■ WHAT TO PRODUCE ■
Everything below from the line with "[00:18:04.23]" through the line with "[00:18:07.33]" must be retyped exactly, except the pictures.

····················

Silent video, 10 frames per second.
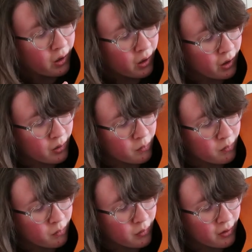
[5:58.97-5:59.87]

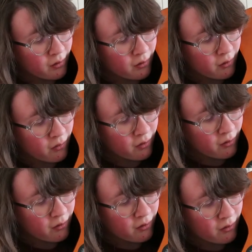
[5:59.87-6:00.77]
Um, but this like this
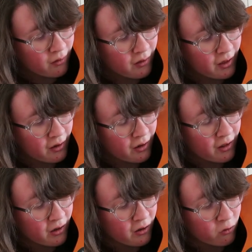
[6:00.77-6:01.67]
sticker, I
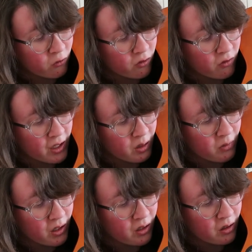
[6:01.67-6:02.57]
think I got the same
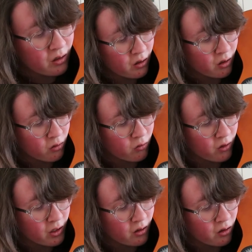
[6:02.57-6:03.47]
year I got the
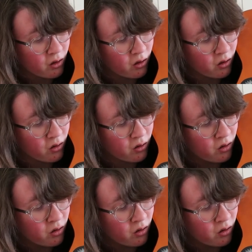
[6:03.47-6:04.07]
guitar.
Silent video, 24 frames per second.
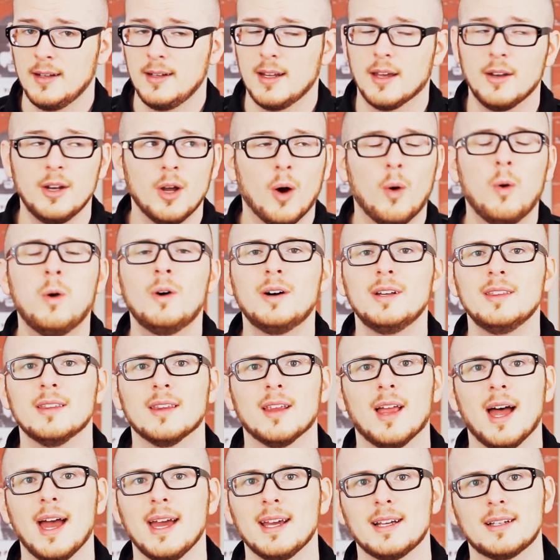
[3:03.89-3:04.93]
Now no one
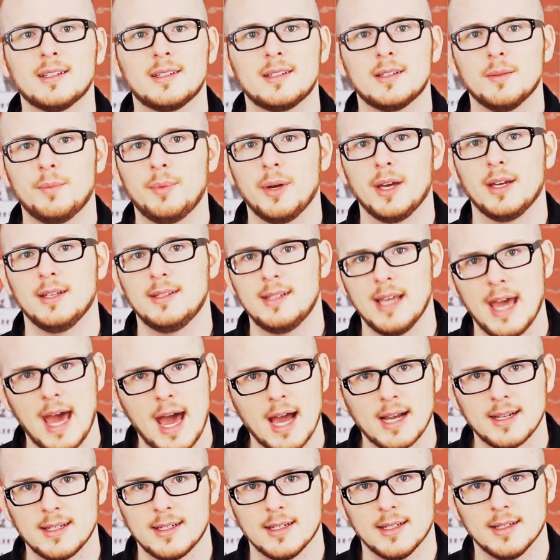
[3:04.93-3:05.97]
likes to pay
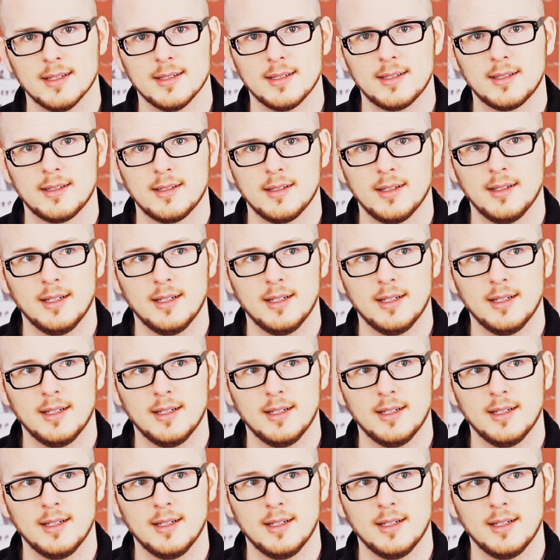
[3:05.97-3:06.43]
taxes,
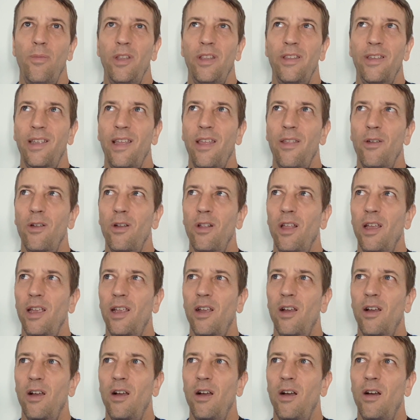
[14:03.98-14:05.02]
been together like
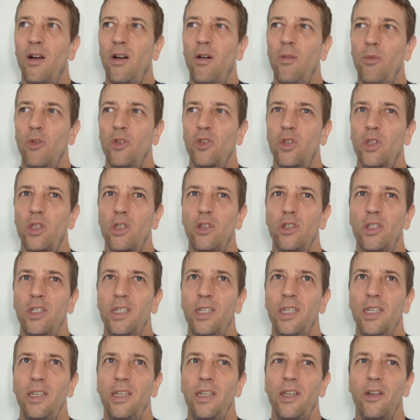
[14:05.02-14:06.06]
almost
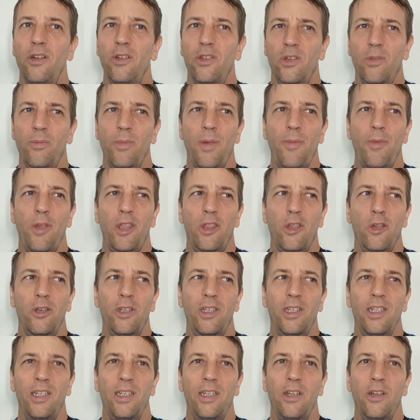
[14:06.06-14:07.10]
13 years or maybe
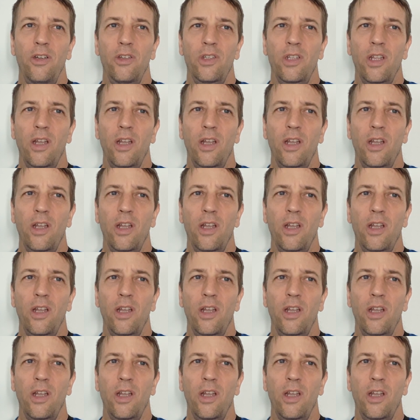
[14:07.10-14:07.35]
13 years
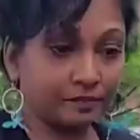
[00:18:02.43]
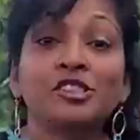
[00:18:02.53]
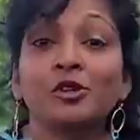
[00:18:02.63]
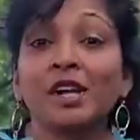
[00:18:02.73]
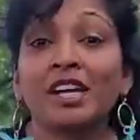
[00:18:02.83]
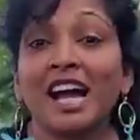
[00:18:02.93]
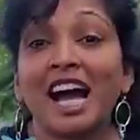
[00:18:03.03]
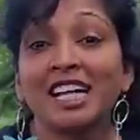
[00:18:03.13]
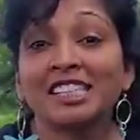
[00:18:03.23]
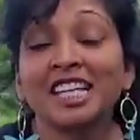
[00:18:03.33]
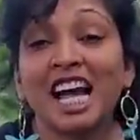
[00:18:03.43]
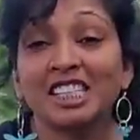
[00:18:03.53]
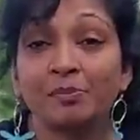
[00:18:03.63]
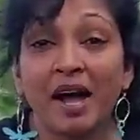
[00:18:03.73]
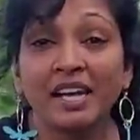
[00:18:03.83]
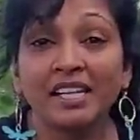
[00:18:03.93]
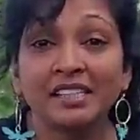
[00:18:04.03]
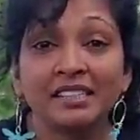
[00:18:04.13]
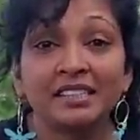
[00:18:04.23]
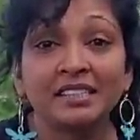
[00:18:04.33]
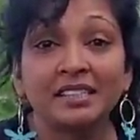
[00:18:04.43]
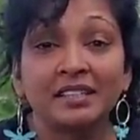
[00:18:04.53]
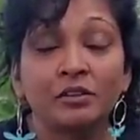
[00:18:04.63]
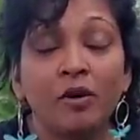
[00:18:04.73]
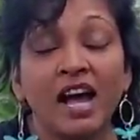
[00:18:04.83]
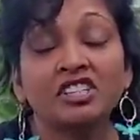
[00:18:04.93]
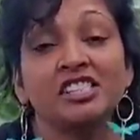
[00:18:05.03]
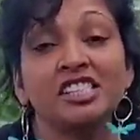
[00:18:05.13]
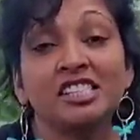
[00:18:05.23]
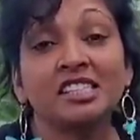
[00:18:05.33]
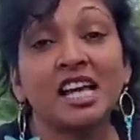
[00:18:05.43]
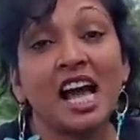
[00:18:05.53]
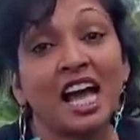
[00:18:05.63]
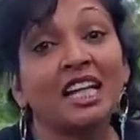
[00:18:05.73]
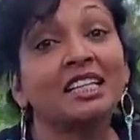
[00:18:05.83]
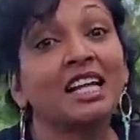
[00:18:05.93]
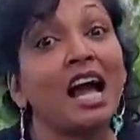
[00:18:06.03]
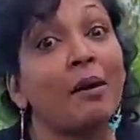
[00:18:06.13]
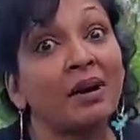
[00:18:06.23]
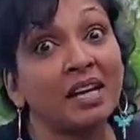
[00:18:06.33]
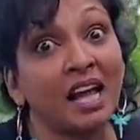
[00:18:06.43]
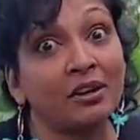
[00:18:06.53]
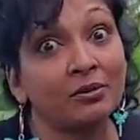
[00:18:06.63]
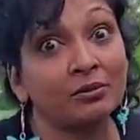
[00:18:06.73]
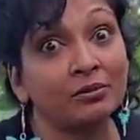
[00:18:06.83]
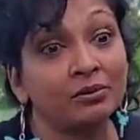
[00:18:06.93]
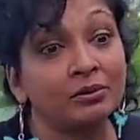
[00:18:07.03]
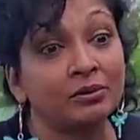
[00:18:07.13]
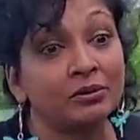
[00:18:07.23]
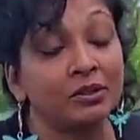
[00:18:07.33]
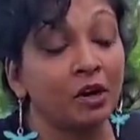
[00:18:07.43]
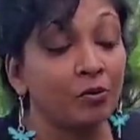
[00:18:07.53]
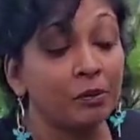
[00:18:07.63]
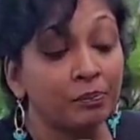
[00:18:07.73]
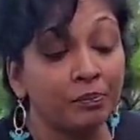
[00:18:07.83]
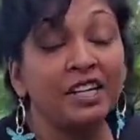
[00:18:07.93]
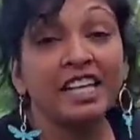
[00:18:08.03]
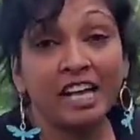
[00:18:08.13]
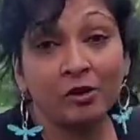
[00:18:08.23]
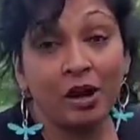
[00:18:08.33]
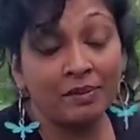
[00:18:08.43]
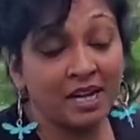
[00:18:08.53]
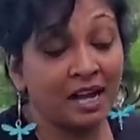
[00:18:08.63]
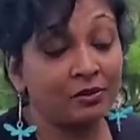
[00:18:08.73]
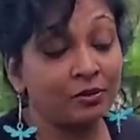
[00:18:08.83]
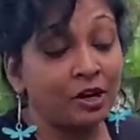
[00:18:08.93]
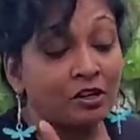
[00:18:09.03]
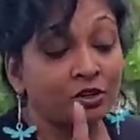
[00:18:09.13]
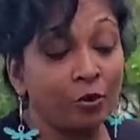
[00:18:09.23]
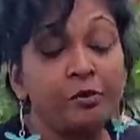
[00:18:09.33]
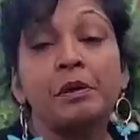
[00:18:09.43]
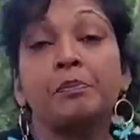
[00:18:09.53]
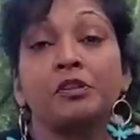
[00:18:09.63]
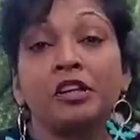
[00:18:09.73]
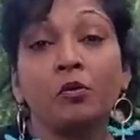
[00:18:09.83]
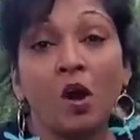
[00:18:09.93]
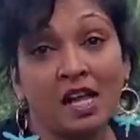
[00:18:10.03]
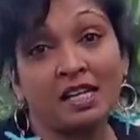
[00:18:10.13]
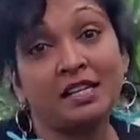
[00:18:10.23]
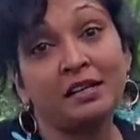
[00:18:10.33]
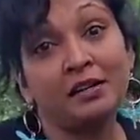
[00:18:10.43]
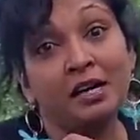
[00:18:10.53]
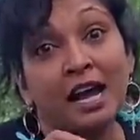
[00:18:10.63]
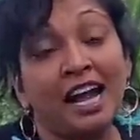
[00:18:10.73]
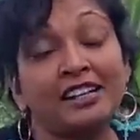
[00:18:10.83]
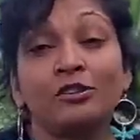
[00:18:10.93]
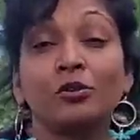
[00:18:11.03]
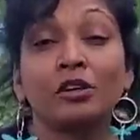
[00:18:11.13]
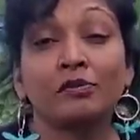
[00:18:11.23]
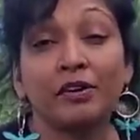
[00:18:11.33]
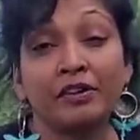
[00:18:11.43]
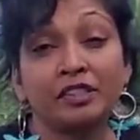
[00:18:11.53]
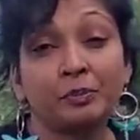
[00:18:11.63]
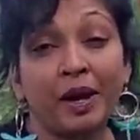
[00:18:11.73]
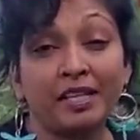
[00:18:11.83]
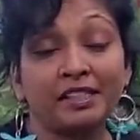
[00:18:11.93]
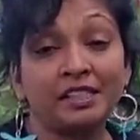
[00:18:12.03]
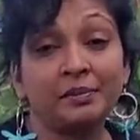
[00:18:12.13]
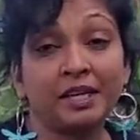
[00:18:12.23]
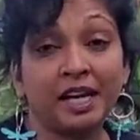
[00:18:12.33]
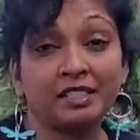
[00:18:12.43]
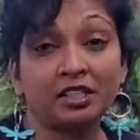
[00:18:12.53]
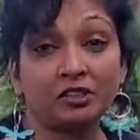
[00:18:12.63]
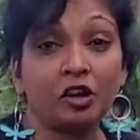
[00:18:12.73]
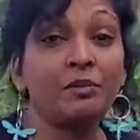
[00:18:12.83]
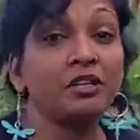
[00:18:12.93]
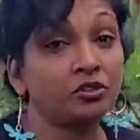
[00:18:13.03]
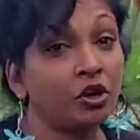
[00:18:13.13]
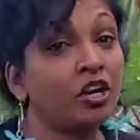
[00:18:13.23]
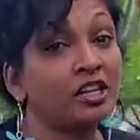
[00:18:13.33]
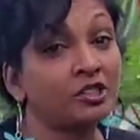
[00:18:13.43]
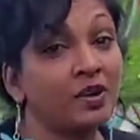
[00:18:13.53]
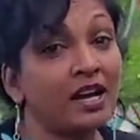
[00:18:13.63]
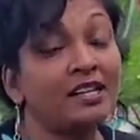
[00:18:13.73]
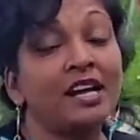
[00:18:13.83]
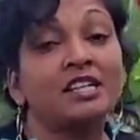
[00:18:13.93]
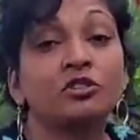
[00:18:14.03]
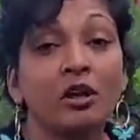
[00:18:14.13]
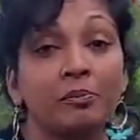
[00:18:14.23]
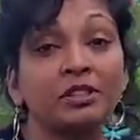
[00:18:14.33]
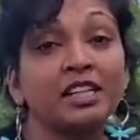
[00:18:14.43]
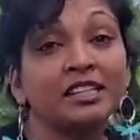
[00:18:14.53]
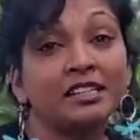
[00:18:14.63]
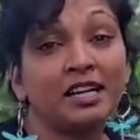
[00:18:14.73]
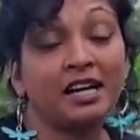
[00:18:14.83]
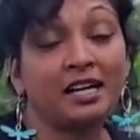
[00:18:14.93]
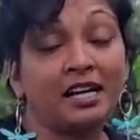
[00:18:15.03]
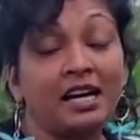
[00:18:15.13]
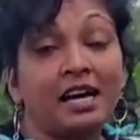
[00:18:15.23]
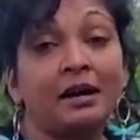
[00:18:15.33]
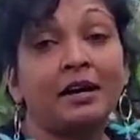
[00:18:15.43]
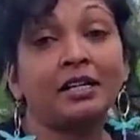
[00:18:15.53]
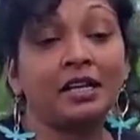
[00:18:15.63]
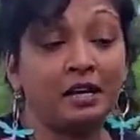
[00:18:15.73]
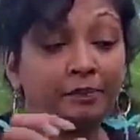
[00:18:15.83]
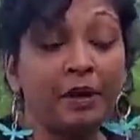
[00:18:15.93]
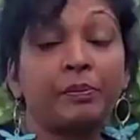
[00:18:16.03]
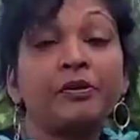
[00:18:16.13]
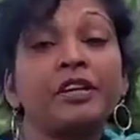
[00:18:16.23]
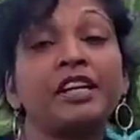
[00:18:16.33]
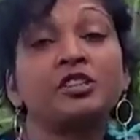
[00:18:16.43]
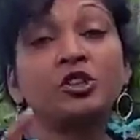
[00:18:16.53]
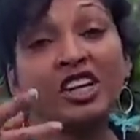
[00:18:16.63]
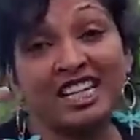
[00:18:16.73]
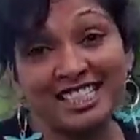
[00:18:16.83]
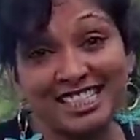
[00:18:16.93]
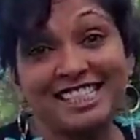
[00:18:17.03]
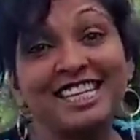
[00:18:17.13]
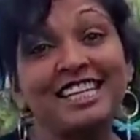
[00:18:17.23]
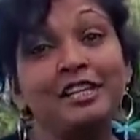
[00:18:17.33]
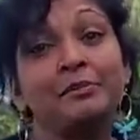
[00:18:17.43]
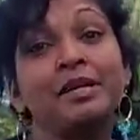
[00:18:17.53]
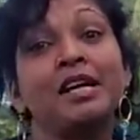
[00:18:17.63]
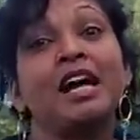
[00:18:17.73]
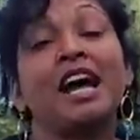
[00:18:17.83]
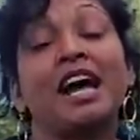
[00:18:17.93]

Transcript: let's go get a hot scotch bonnet no, actually this is a hot habanero. We'll, the yellow habanero. So we'll be putting one in there. I didn't cook it very spicy because of Tommy and John and so on. So I put a little uh, uh, uh, pepper in there so it can steam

····················

■ COMPLETED EXERCISE ■
[00:18:04.23]
[00:18:04.33]
[00:18:04.43]
[00:18:04.53]
[00:18:04.63]
[00:18:04.73]
[00:18:04.83]
[00:18:04.93]
[00:18:05.03]
[00:18:05.13]
[00:18:05.23]
[00:18:05.33]
[00:18:05.43]
[00:18:05.53]
[00:18:05.63]
[00:18:05.73]
[00:18:05.83]
[00:18:05.93]
[00:18:06.03]
[00:18:06.13]
[00:18:06.23]
[00:18:06.33]
[00:18:06.43]
[00:18:06.53]
[00:18:06.63]
[00:18:06.73]
[00:18:06.83]
[00:18:06.93]
[00:18:07.03]
[00:18:07.13]
[00:18:07.23]
[00:18:07.33]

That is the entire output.